Monday, February 27, 2012

Set Piece


There is in writing a term, "set piece," which is a self-contained passage–usually a scene, sometimes two or three. Such a module can be dropped into a book or screenplay here or there, or likewise, removed and replaced elsewhere, without greatly affecting the story. Generally, I use these to thicken character, or as an action sequence. The Twelfth Birthday is one I like: What was your character doing on his or her twelfth birthday? This can go a long way to establishing who they are, and I tend to show a pivotal event that starts them down the road they are on when the book begins.


Tooling along, and bap! a flashback, and there's Our Hero or Our Villain, on the day he/she (or as I've used it in my most recent novel, the term for somebody of indeterminate gender, "zhe") is having his/her ("hir") birthday and Something Important happens ...


Likewise, there will be an action sequence I know needs to happen–a sword hanging on the wall in the first act needs to come down and be unsheathed eventually; a build-up of the hero's and villain's antagonism needs a payoff; a new toy I have gotten needs a showcase. I know I will need one of these, but I'm not sure quite where, and better to write it when it pops up in my thoughts than not. Like waking up in the middle of the night with a great idea and being sure you'll remember it in the morning? Sometimes you won't. But if you write it down with enough tags to jog your memory, chances are better that you will.


If you are writing a scene in a white heat and it's going like gangbusters, don't stop to feed the dog, check your mail, or mow the lawn. You'll be sorry. When you get back to that sequence, it won't be the same. 


One of my favorite set-pieces was in my first Star Wars novel. I wanted to have a scene wherein the droids, Threepio and Artoo flew the Millennium Falcon. I thought it would be hilarious. 


My editors didn't want me to do it. 


Can't have those two as VP characters, they said impedimently. 


I can finesse that, I retorted confidently. 


Naw, maybe not, they observed obstructively. 


Please! I'll do it as set-piece. If it doesn't work for you, I can pull it out and replace it! I begged Heepishly. 

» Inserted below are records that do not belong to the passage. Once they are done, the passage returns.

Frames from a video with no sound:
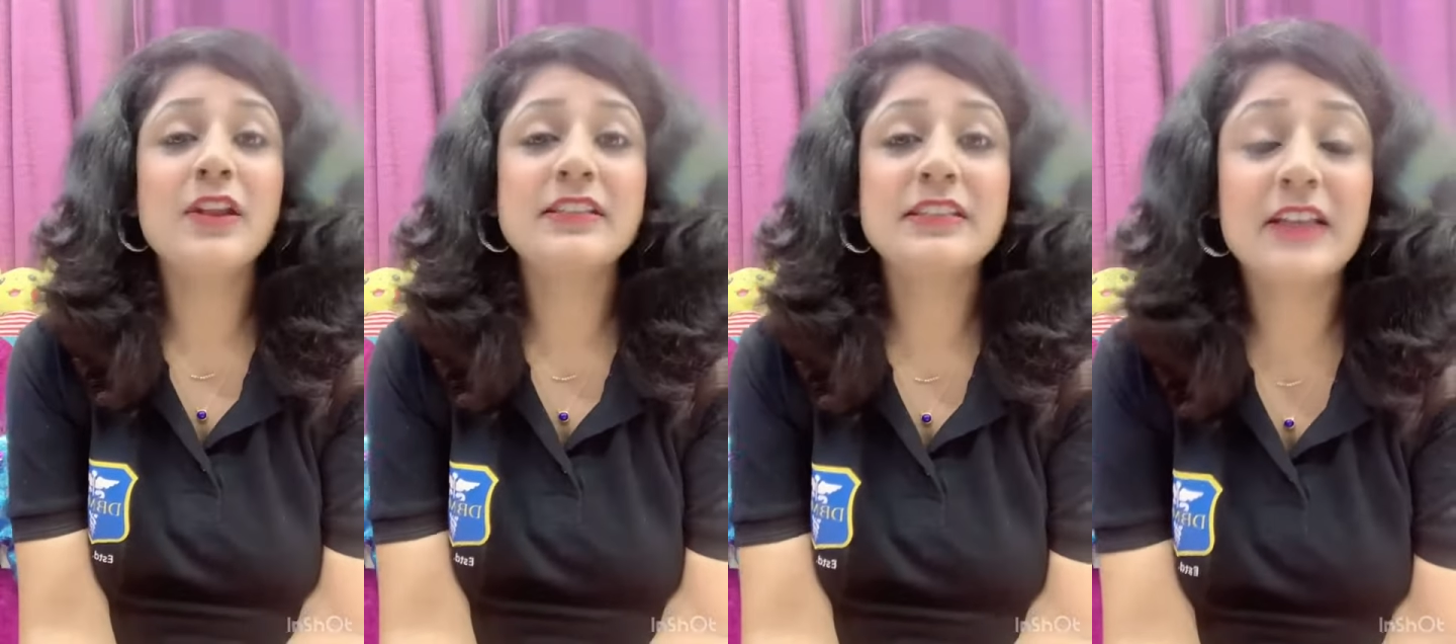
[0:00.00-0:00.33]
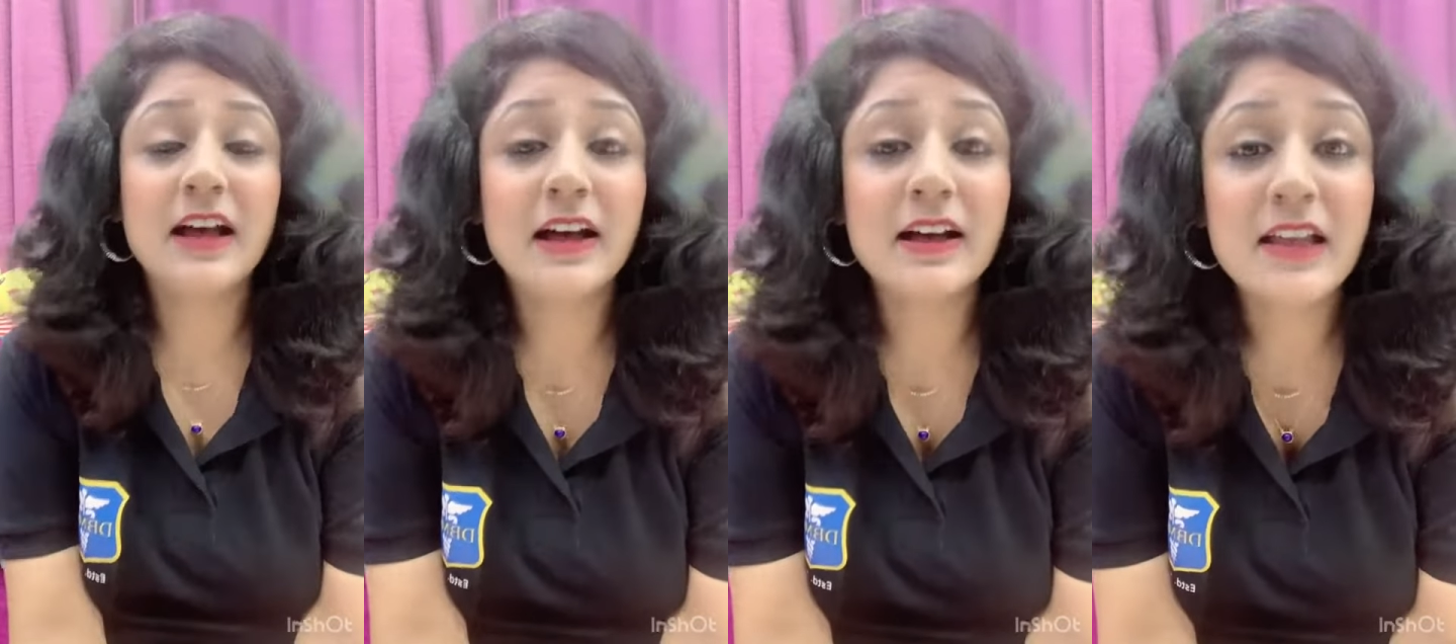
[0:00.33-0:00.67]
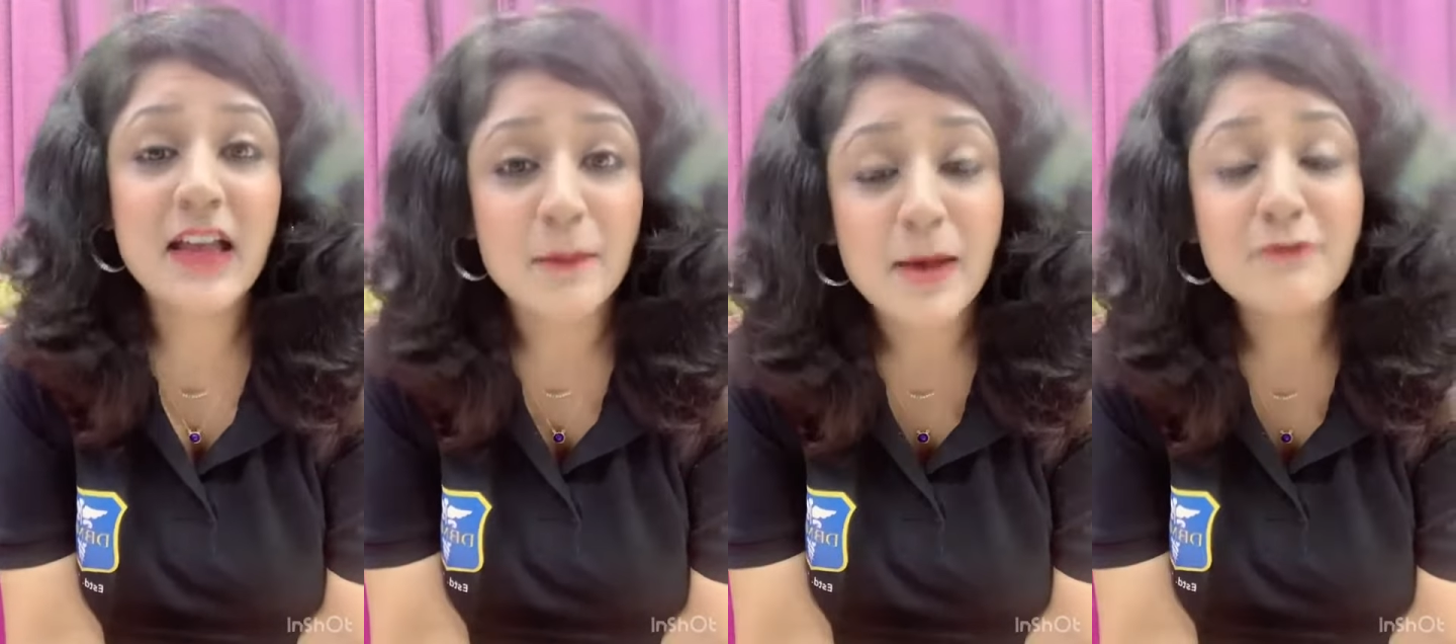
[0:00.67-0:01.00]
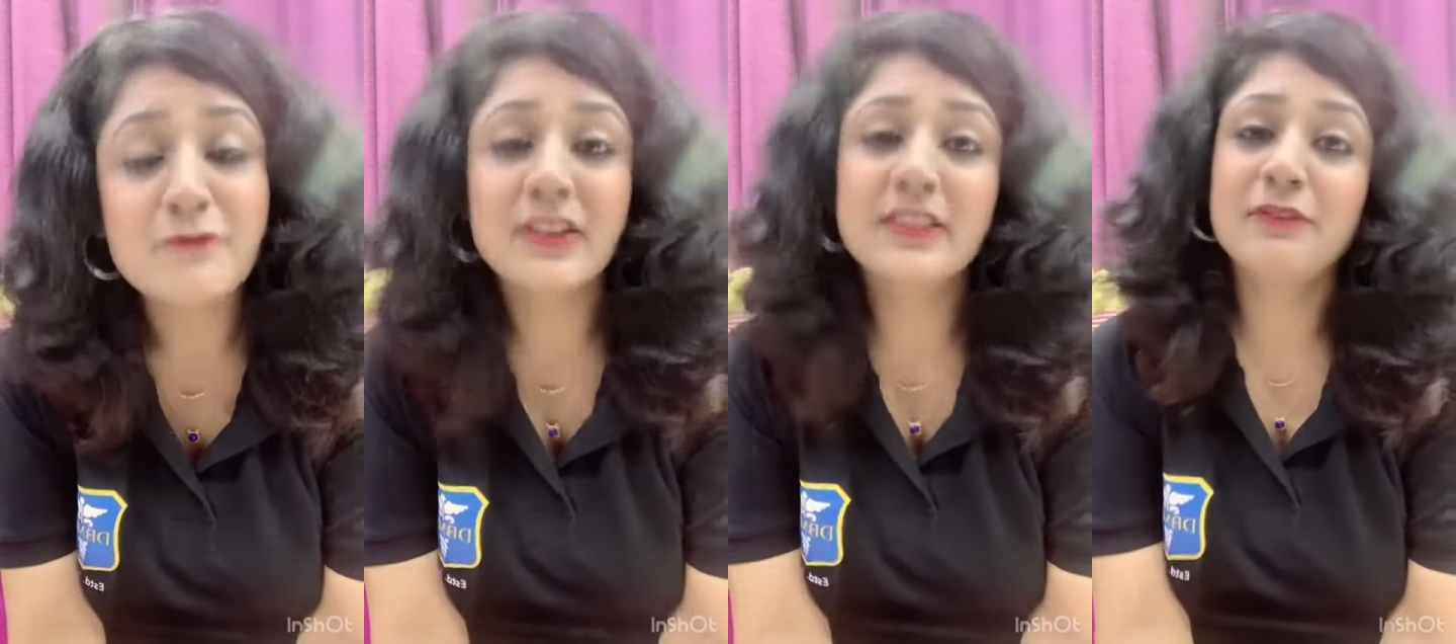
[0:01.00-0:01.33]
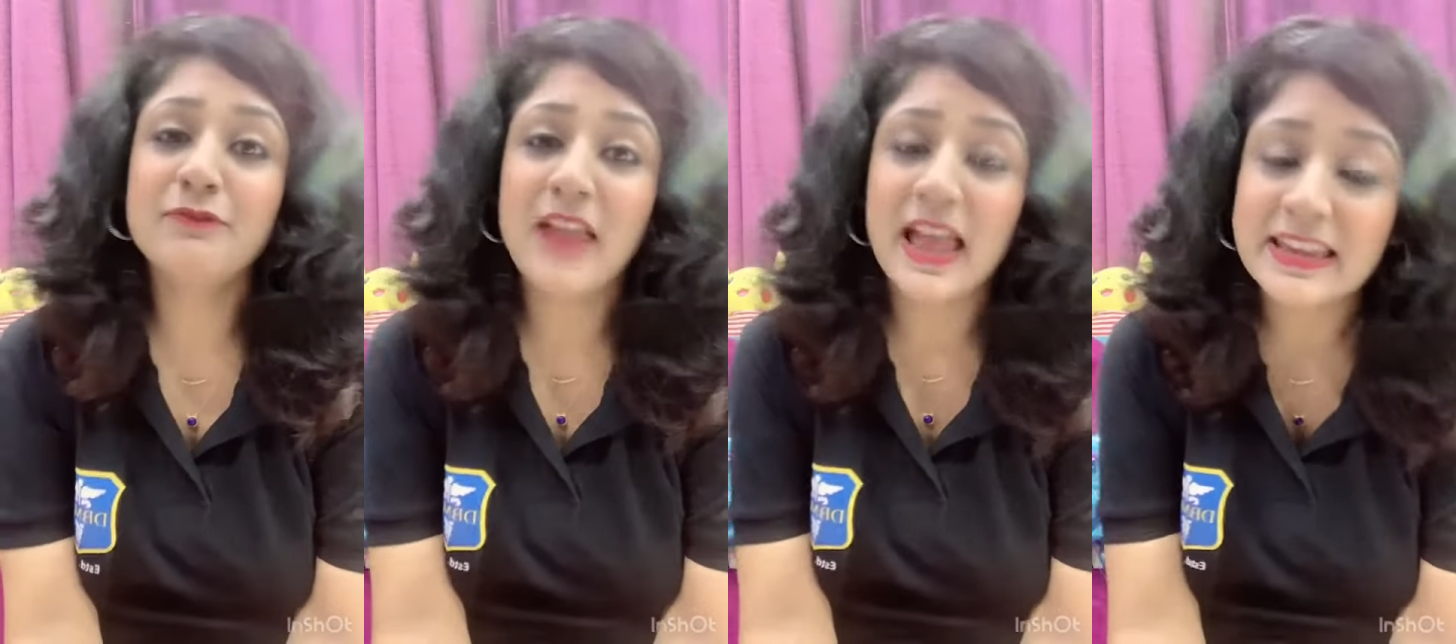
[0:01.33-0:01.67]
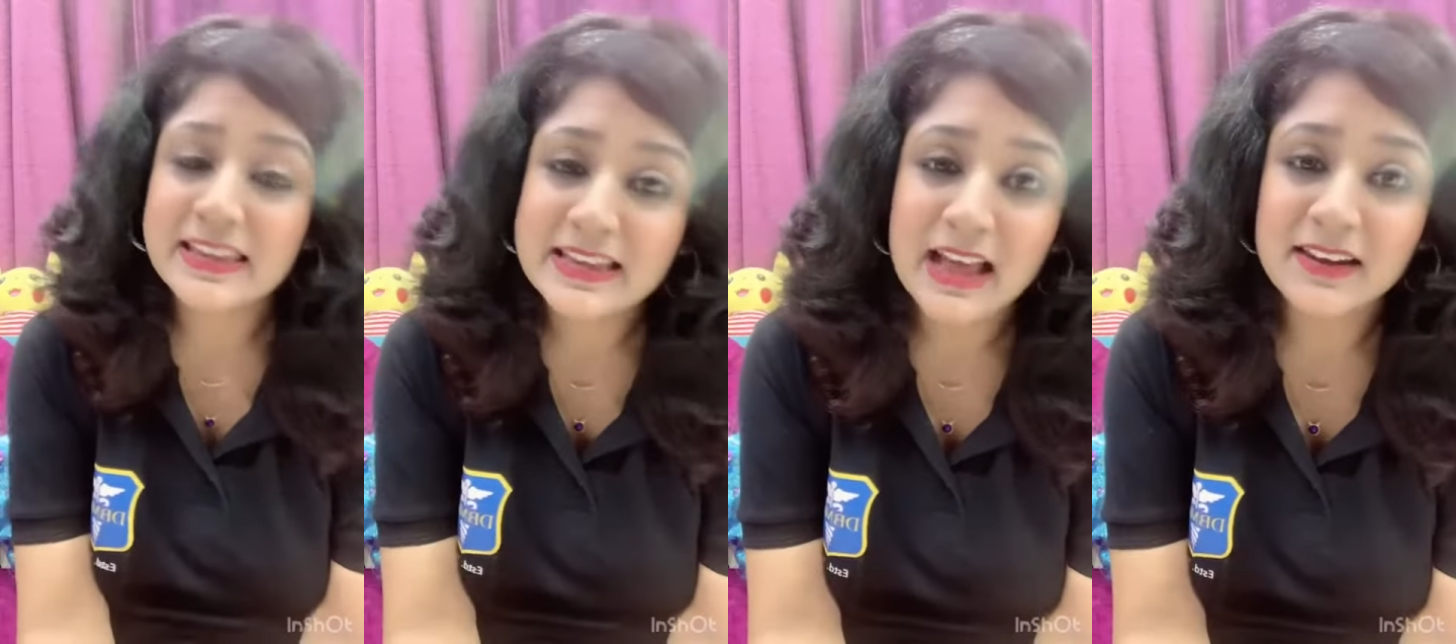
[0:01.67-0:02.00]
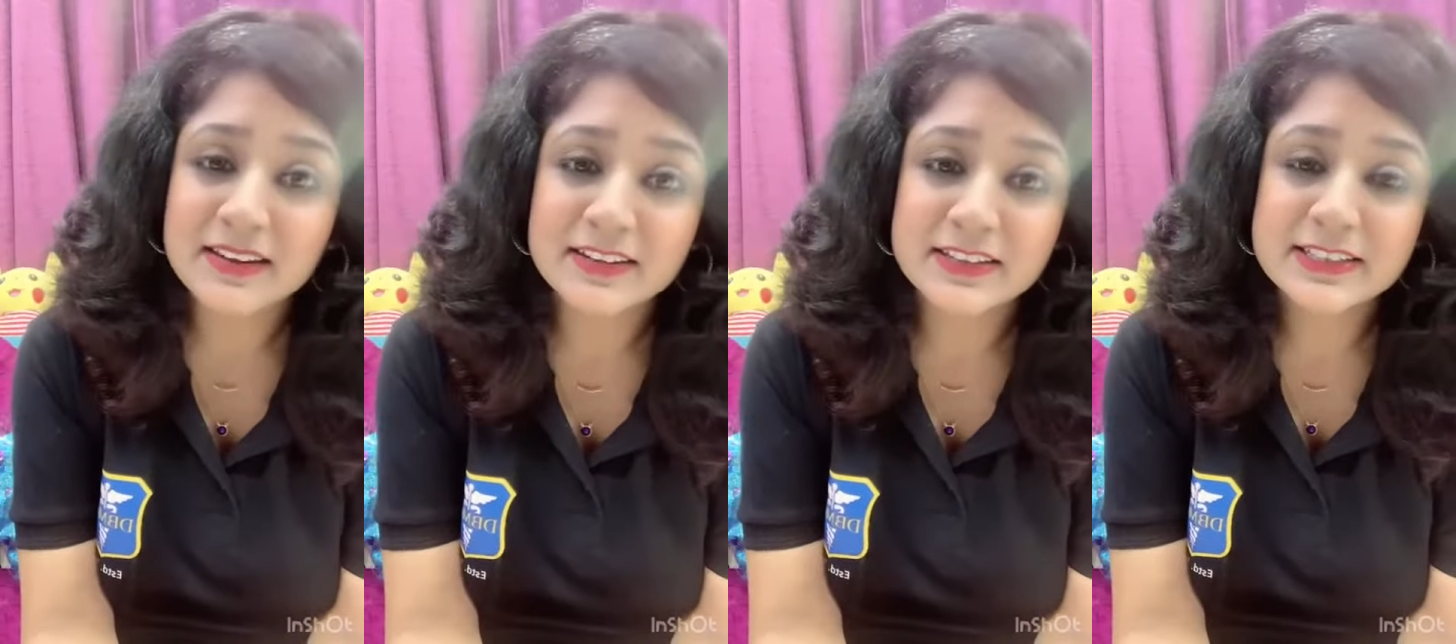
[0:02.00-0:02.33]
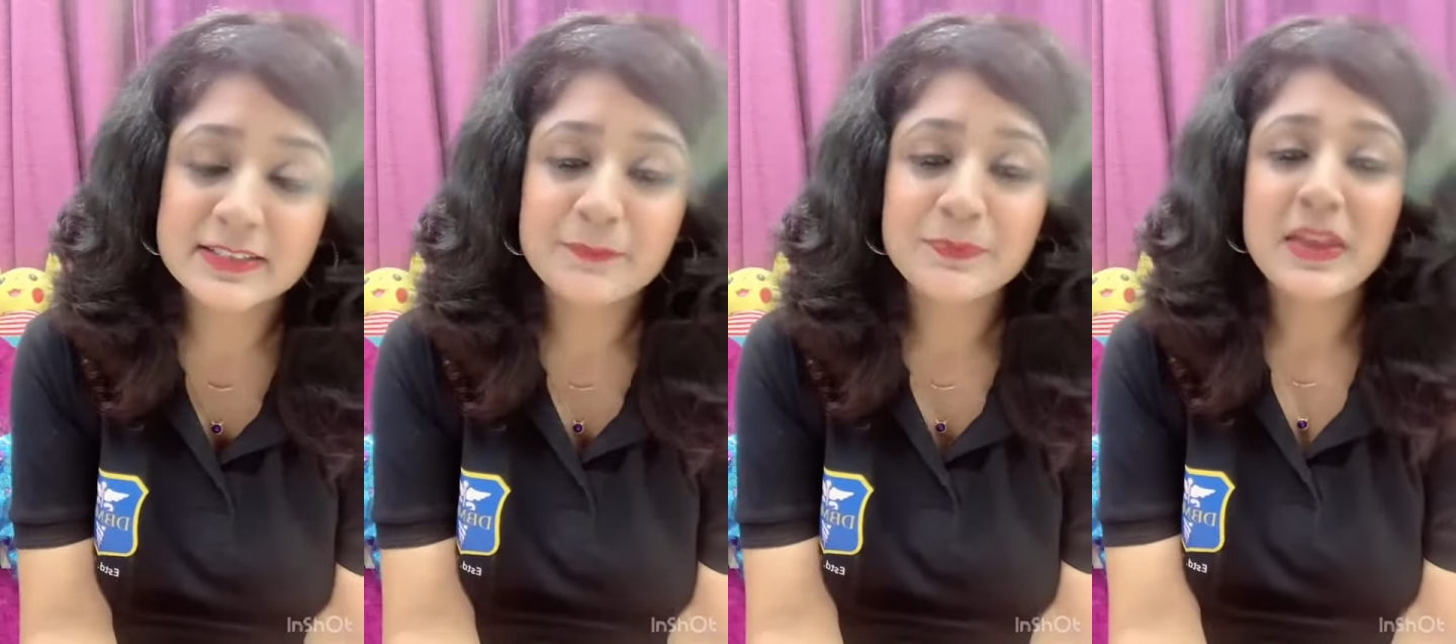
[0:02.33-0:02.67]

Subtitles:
come up with the flying colors,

Well. Okay. But we can tell you right now we aren't going to like it, they opined unconvincedly.


Came the phone call:


That piece with the droids flying the ship?


Yeah ... ?


Can you make it longer ... ?


Yes! I blurted fist-pumpedly ...


And of course, if they hadn't loved it, I wouldn't be telling you this story. (Although they wouldn't let me have the scene of the Falcon's crew at a gas station waiting to use the phone behind some alien guy talking to his girlfriend. In retrospect, I have to agree with that one. Too much.)

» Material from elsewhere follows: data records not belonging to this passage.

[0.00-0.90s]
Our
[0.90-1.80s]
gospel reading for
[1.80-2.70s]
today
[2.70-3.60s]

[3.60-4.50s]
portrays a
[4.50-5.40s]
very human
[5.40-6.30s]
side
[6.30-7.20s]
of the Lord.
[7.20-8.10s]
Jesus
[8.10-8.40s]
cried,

Um. Anyway, the point of all this: In my most recent novel for Ace, I had occasion along the way to do several set-pieces. I stuck these bits into a folder, and when I came to a place wherein it seemed there would be a space, I unshipped them, dusted 'em off, and shoe-horned them into the manuscript. 


If you are lucky, you can do this without having to adjust the intro or outro at all. Sometimes, you have to rejigger a few lines, add or drop a players, whatever, because when you wrote it, you didn't know for sure who'd be there when you got to the scene. As you write, characters you thought you knew about at the beginning usually change along the way and become somebody else. And they had better change, or you are missing a bet.


Or a character might get killed in Chapter Eleven, which makes it hard for him to be there when the set-piece gets lit at the end of Chapter Seventeen ...


So I finished the novel, sent to off to Ace, my editor said, "Good work." and that was that.


Except that I managed to leave out one of the nicely-crafted set pieces I did. Just missed it, somehow. Couple-three thousand words worth.


It wasn't necessary for the plot, though it did advance the characterization of a couple of the players. Probably most readers won't miss it. I only found out when I went back into the ms looking for a reference and couldn't find it. 


Being that one of the first things you learn as a writer is to never throw anything away because you never know when it might come in handy, I still have the scene. And since I am writing two more books using the same characters? That piece will show up in the next novel for Ace. And it's a day's work I won't have to do.


Never throw anything you write away. Because you never know when it will come in handy ...

1 comment:

Justin said...

Great advice as always, Steve.

I had a flashback in Still Man Fights where I show the now-old main character as a teen on a kind of rumspringa. He ends up fighting in an arena-type setting. Really liked it, but it was too long for placement in act III. So I removed it from the manuscript and pasted it into its own document.
Then I read Game of Thrones. That was a long-ass prologue. I decided the set-piece would make a good prologue, and even give a little intrigue as people figure out that Dahl and Idle were the same person.